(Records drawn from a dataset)
##########

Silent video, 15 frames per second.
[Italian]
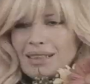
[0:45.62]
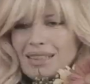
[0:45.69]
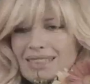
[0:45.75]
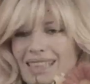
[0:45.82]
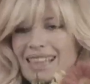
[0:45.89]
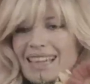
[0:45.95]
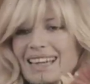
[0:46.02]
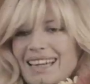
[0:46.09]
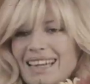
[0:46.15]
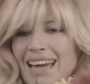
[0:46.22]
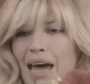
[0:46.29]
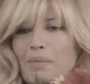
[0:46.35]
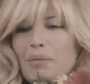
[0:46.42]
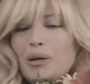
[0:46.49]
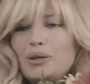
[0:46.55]
Sì,
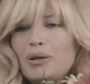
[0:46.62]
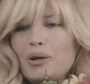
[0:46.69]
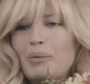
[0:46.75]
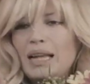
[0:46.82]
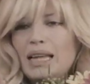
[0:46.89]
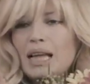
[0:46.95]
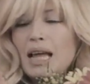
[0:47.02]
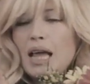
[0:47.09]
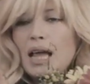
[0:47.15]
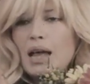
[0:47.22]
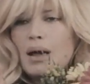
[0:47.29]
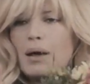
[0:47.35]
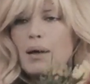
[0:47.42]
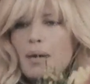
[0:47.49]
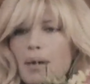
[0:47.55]
è Paul Newman!
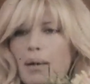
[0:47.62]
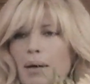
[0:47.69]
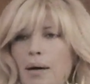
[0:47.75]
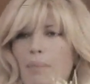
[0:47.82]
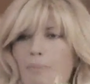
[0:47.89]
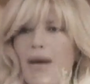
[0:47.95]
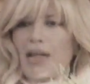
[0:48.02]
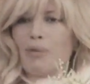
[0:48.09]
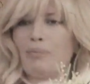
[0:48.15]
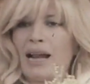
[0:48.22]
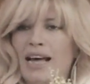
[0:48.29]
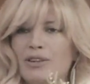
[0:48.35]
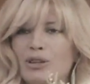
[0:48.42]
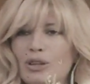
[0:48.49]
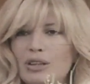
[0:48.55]
No! Marlon
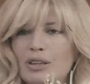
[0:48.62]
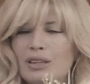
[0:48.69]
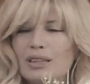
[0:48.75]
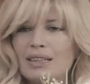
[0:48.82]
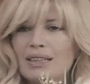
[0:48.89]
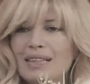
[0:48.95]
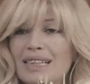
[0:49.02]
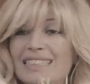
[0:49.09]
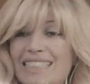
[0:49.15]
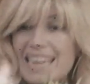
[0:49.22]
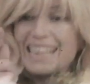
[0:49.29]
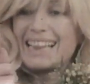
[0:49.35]
Brando! Ah, no, no!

##########

*To do:*
Drop every picture and repeat the rest of the entries exactly.

*Answer space:*
Silent video, 15 frames per second.
[Italian]
[0:45.62]
[0:45.69]
[0:45.75]
[0:45.82]
[0:45.89]
[0:45.95]
[0:46.02]
[0:46.09]
[0:46.15]
[0:46.22]
[0:46.29]
[0:46.35]
[0:46.42]
[0:46.49]
[0:46.55]
Sì,
[0:46.62]
[0:46.69]
[0:46.75]
[0:46.82]
[0:46.89]
[0:46.95]
[0:47.02]
[0:47.09]
[0:47.15]
[0:47.22]
[0:47.29]
[0:47.35]
[0:47.42]
[0:47.49]
[0:47.55]
è Paul Newman!
[0:47.62]
[0:47.69]
[0:47.75]
[0:47.82]
[0:47.89]
[0:47.95]
[0:48.02]
[0:48.09]
[0:48.15]
[0:48.22]
[0:48.29]
[0:48.35]
[0:48.42]
[0:48.49]
[0:48.55]
No! Marlon
[0:48.62]
[0:48.69]
[0:48.75]
[0:48.82]
[0:48.89]
[0:48.95]
[0:49.02]
[0:49.09]
[0:49.15]
[0:49.22]
[0:49.29]
[0:49.35]
Brando! Ah, no, no!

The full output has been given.